All of the records below must be reproduced exactly, minus any pictures.

Stored data:
Segment Open

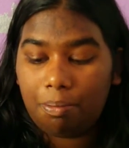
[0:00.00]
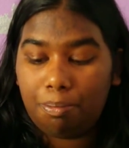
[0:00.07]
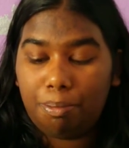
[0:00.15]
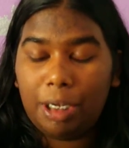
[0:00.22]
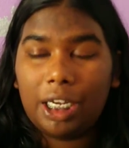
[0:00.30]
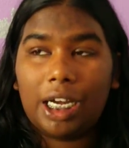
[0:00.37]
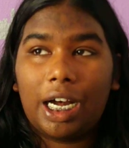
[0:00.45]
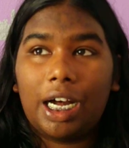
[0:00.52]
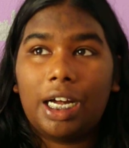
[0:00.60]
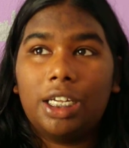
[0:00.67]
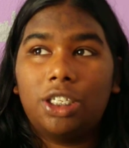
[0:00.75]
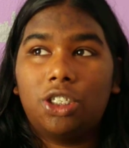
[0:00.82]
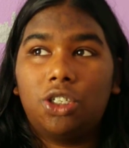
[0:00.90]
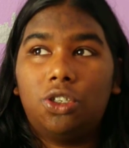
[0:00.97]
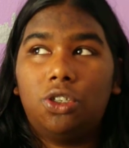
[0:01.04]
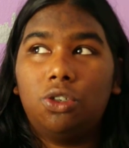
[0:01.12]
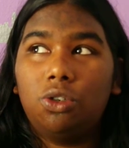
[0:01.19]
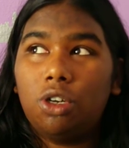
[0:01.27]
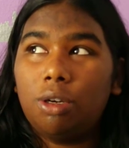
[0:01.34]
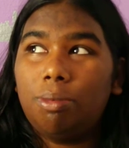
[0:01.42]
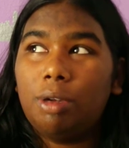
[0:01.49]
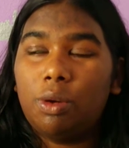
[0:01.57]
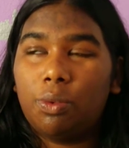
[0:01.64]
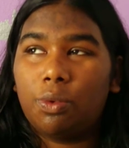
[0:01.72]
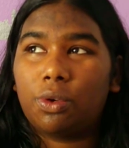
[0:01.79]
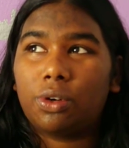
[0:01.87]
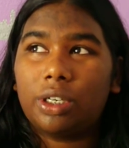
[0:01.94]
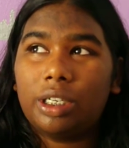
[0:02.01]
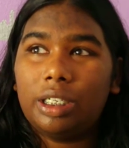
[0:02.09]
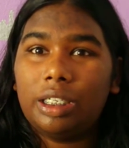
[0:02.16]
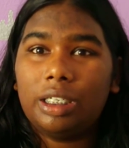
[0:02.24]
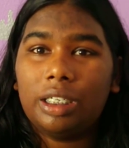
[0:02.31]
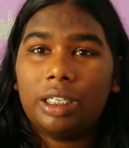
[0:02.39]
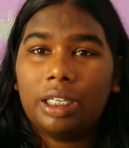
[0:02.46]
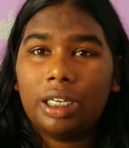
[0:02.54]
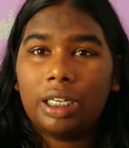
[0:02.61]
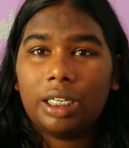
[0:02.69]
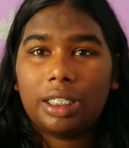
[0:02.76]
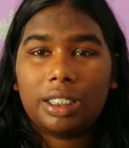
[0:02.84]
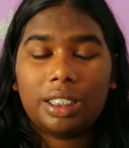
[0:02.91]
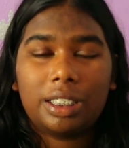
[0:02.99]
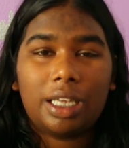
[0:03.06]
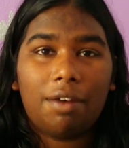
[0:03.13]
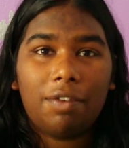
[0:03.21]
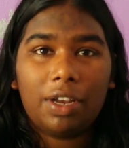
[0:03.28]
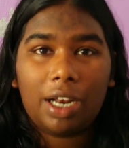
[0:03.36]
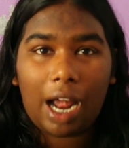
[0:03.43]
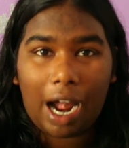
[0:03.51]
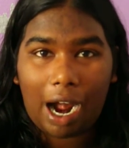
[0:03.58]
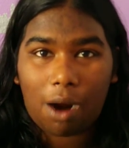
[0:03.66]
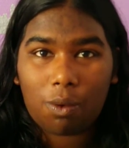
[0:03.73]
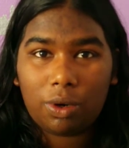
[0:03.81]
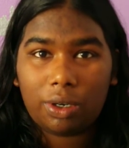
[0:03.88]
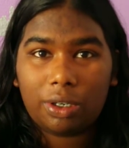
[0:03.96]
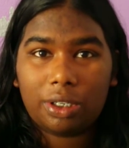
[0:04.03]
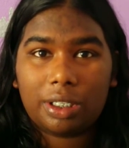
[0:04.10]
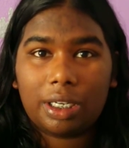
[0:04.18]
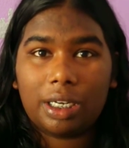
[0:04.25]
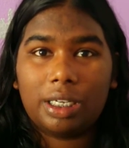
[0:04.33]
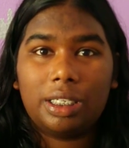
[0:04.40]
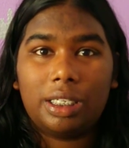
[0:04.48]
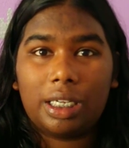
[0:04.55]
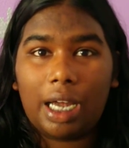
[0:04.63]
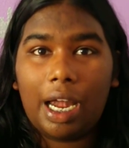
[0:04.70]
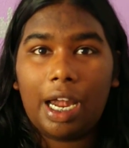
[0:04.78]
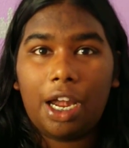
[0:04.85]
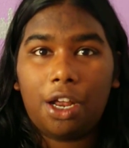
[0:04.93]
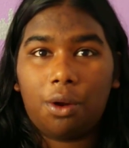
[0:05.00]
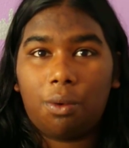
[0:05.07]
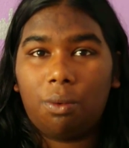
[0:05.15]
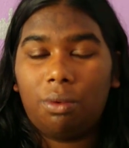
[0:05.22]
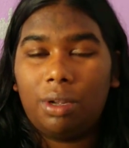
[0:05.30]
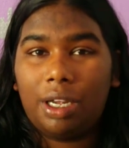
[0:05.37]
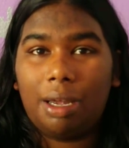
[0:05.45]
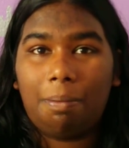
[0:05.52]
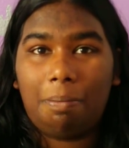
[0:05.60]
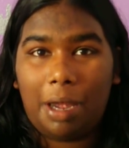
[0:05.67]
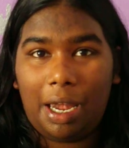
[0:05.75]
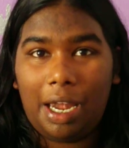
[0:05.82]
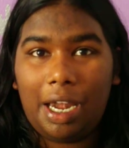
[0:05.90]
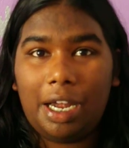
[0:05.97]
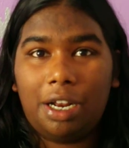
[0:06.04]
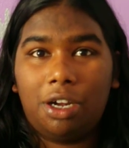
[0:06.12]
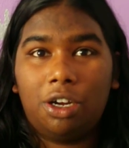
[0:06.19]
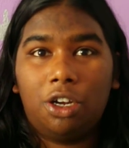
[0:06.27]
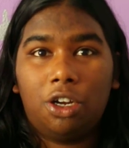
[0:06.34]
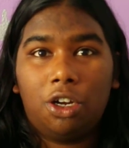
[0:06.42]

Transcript: because you could be working 7 hours a day and only get paid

Segment Closed

**Exercise answer:**
[0:00.00]
[0:00.07]
[0:00.15]
[0:00.22]
[0:00.30]
[0:00.37]
[0:00.45]
[0:00.52]
[0:00.60]
[0:00.67]
[0:00.75]
[0:00.82]
[0:00.90]
[0:00.97]
[0:01.04]
[0:01.12]
[0:01.19]
[0:01.27]
[0:01.34]
[0:01.42]
[0:01.49]
[0:01.57]
[0:01.64]
[0:01.72]
[0:01.79]
[0:01.87]
[0:01.94]
[0:02.01]
[0:02.09]
[0:02.16]
[0:02.24]
[0:02.31]
[0:02.39]
[0:02.46]
[0:02.54]
[0:02.61]
[0:02.69]
[0:02.76]
[0:02.84]
[0:02.91]
[0:02.99]
[0:03.06]
[0:03.13]
[0:03.21]
[0:03.28]
[0:03.36]
[0:03.43]
[0:03.51]
[0:03.58]
[0:03.66]
[0:03.73]
[0:03.81]
[0:03.88]
[0:03.96]
[0:04.03]
[0:04.10]
[0:04.18]
[0:04.25]
[0:04.33]
[0:04.40]
[0:04.48]
[0:04.55]
[0:04.63]
[0:04.70]
[0:04.78]
[0:04.85]
[0:04.93]
[0:05.00]
[0:05.07]
[0:05.15]
[0:05.22]
[0:05.30]
[0:05.37]
[0:05.45]
[0:05.52]
[0:05.60]
[0:05.67]
[0:05.75]
[0:05.82]
[0:05.90]
[0:05.97]
[0:06.04]
[0:06.12]
[0:06.19]
[0:06.27]
[0:06.34]
[0:06.42]

Transcript: because you could be working 7 hours a day and only get paid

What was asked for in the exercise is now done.